== RECORDS FOR THE EXERCISE ==
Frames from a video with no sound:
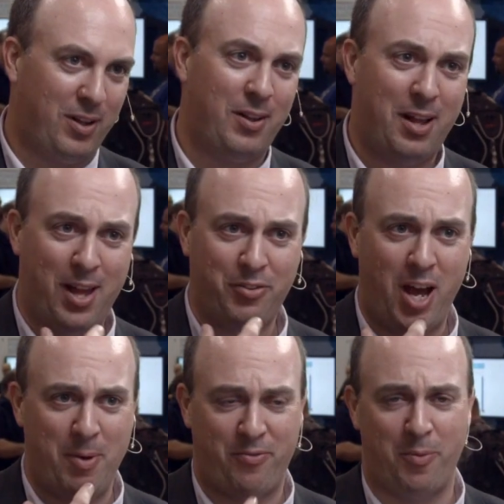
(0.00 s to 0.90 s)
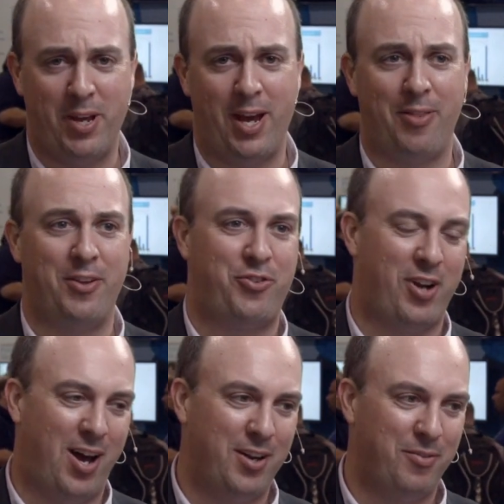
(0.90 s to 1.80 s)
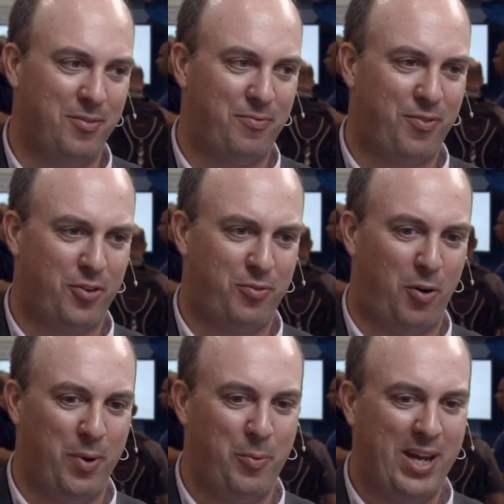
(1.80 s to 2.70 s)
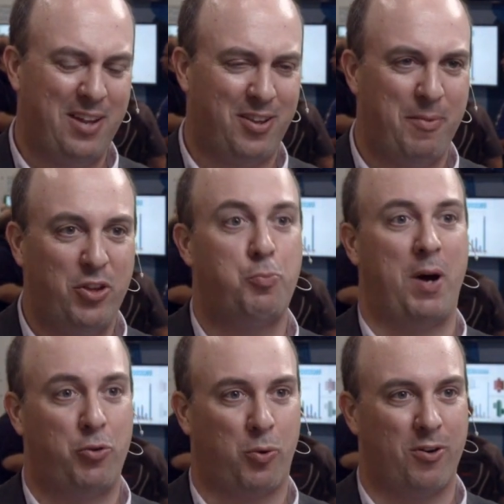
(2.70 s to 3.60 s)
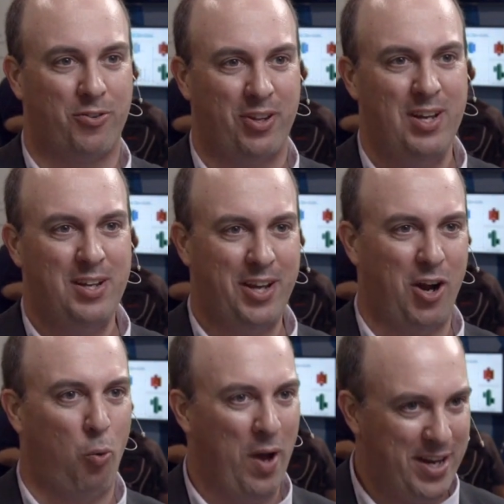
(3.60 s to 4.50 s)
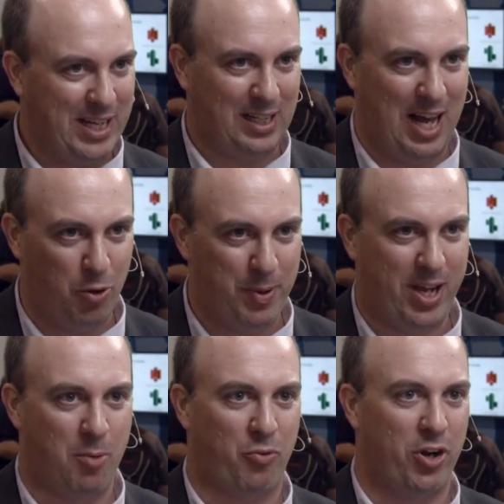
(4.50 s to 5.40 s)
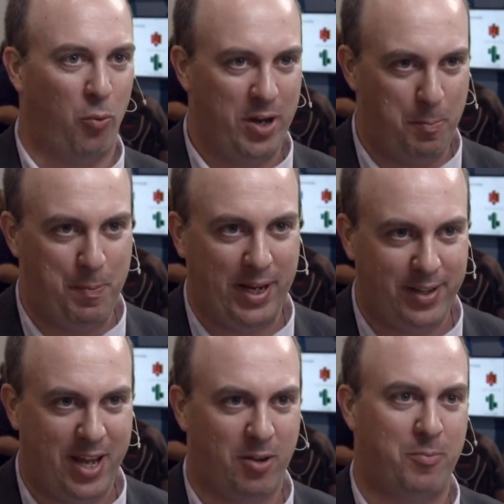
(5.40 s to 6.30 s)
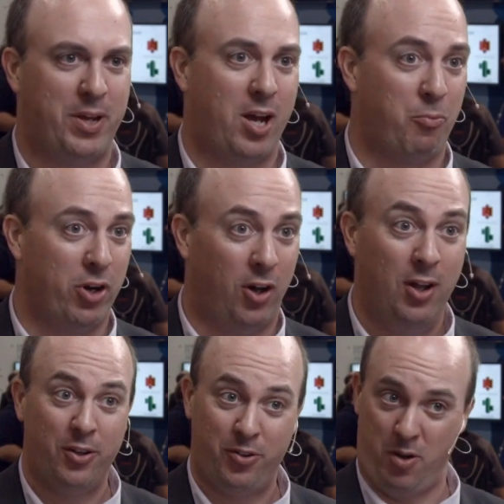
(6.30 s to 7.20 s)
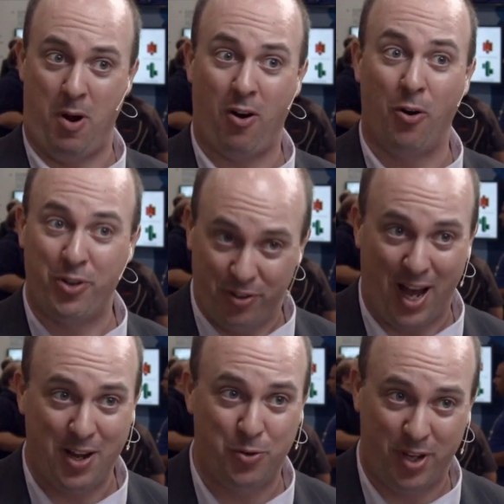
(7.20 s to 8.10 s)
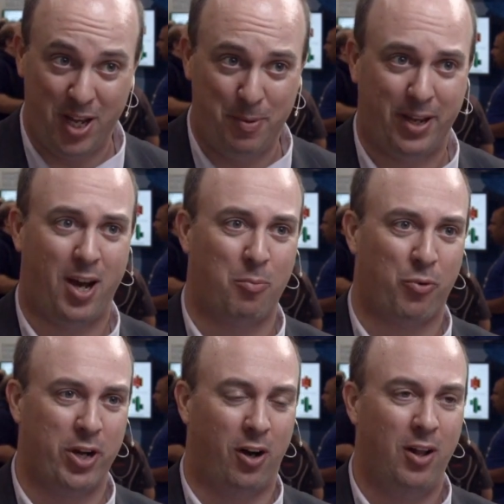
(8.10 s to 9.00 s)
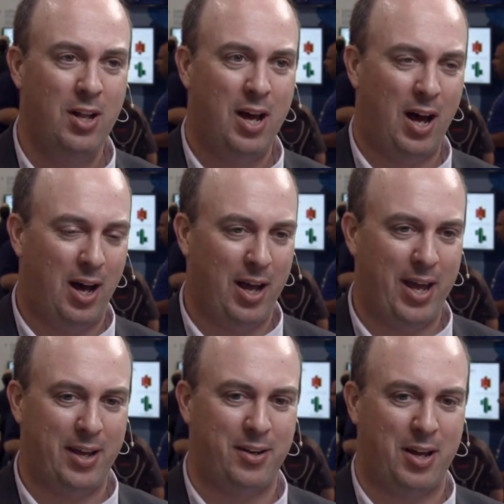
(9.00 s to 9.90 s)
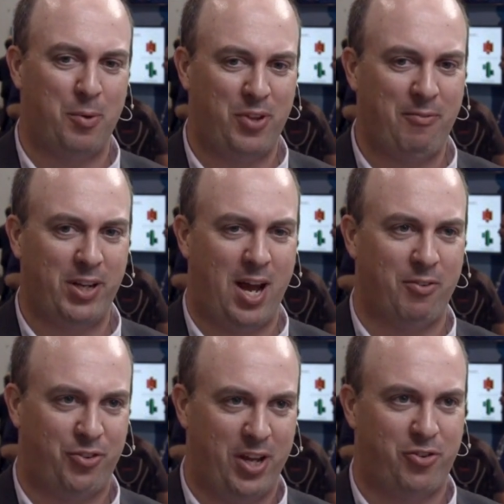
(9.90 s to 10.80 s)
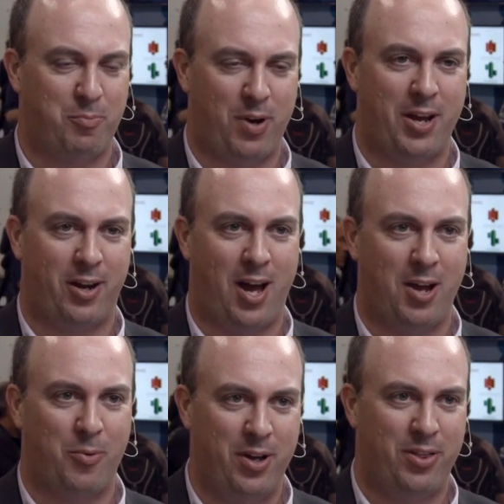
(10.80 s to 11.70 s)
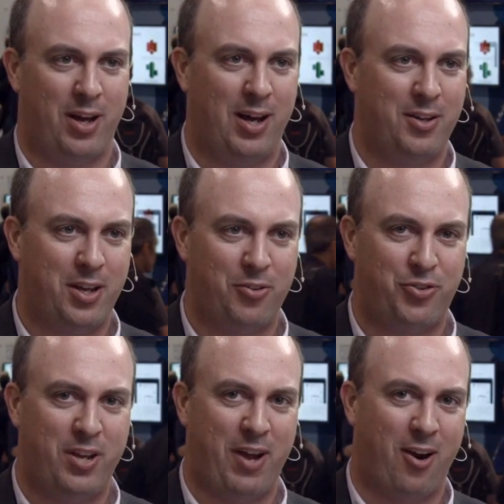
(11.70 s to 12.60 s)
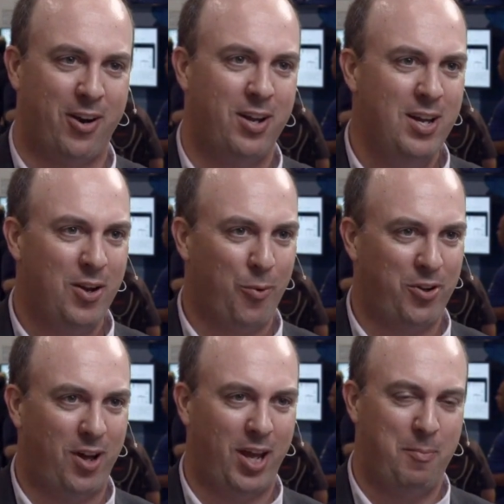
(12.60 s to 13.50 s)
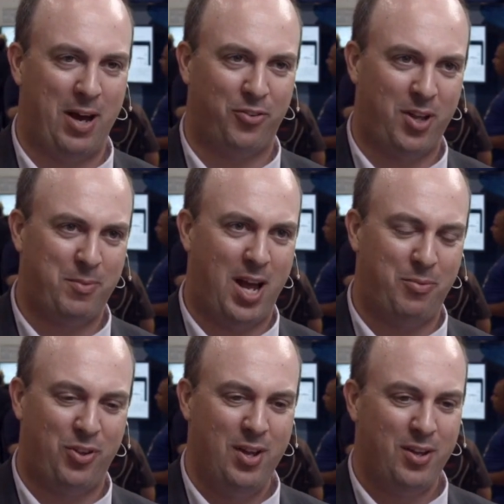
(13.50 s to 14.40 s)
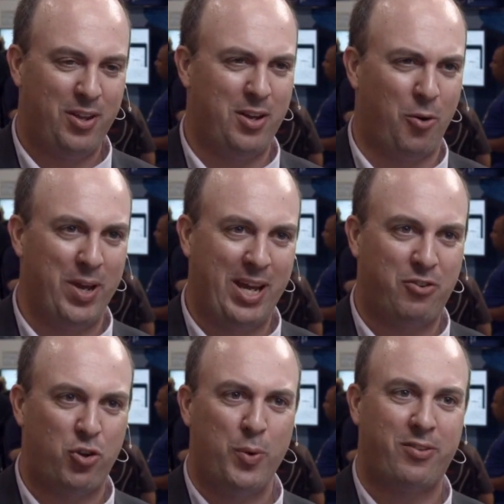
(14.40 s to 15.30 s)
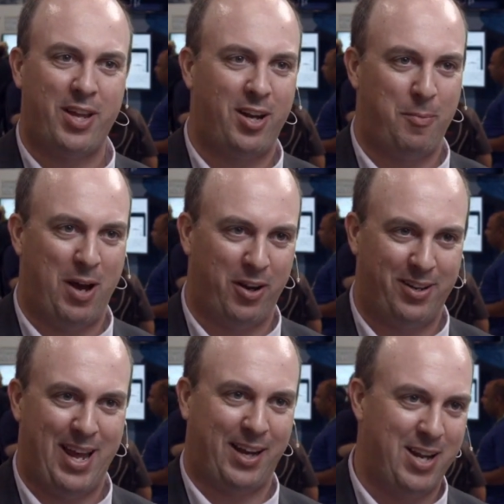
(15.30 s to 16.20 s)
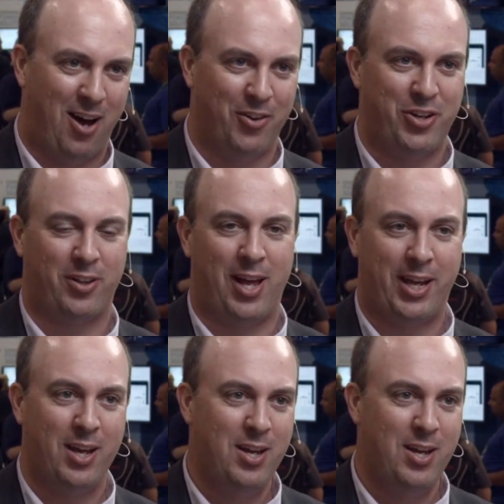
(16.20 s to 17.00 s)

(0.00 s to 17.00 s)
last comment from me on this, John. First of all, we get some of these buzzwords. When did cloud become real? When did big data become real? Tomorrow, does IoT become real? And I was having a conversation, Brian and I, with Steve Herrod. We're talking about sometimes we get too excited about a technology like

== BRIEF ==
Since the pictures are not wanted, transcribe only the rest of the material above, exactly as it stands.

== TASK ANSWER ==
Frames from a video with no sound:
(0.00 s to 0.90 s)
(0.90 s to 1.80 s)
(1.80 s to 2.70 s)
(2.70 s to 3.60 s)
(3.60 s to 4.50 s)
(4.50 s to 5.40 s)
(5.40 s to 6.30 s)
(6.30 s to 7.20 s)
(7.20 s to 8.10 s)
(8.10 s to 9.00 s)
(9.00 s to 9.90 s)
(9.90 s to 10.80 s)
(10.80 s to 11.70 s)
(11.70 s to 12.60 s)
(12.60 s to 13.50 s)
(13.50 s to 14.40 s)
(14.40 s to 15.30 s)
(15.30 s to 16.20 s)
(16.20 s to 17.00 s)

(0.00 s to 17.00 s)
last comment from me on this, John. First of all, we get some of these buzzwords. When did cloud become real? When did big data become real? Tomorrow, does IoT become real? And I was having a conversation, Brian and I, with Steve Herrod. We're talking about sometimes we get too excited about a technology like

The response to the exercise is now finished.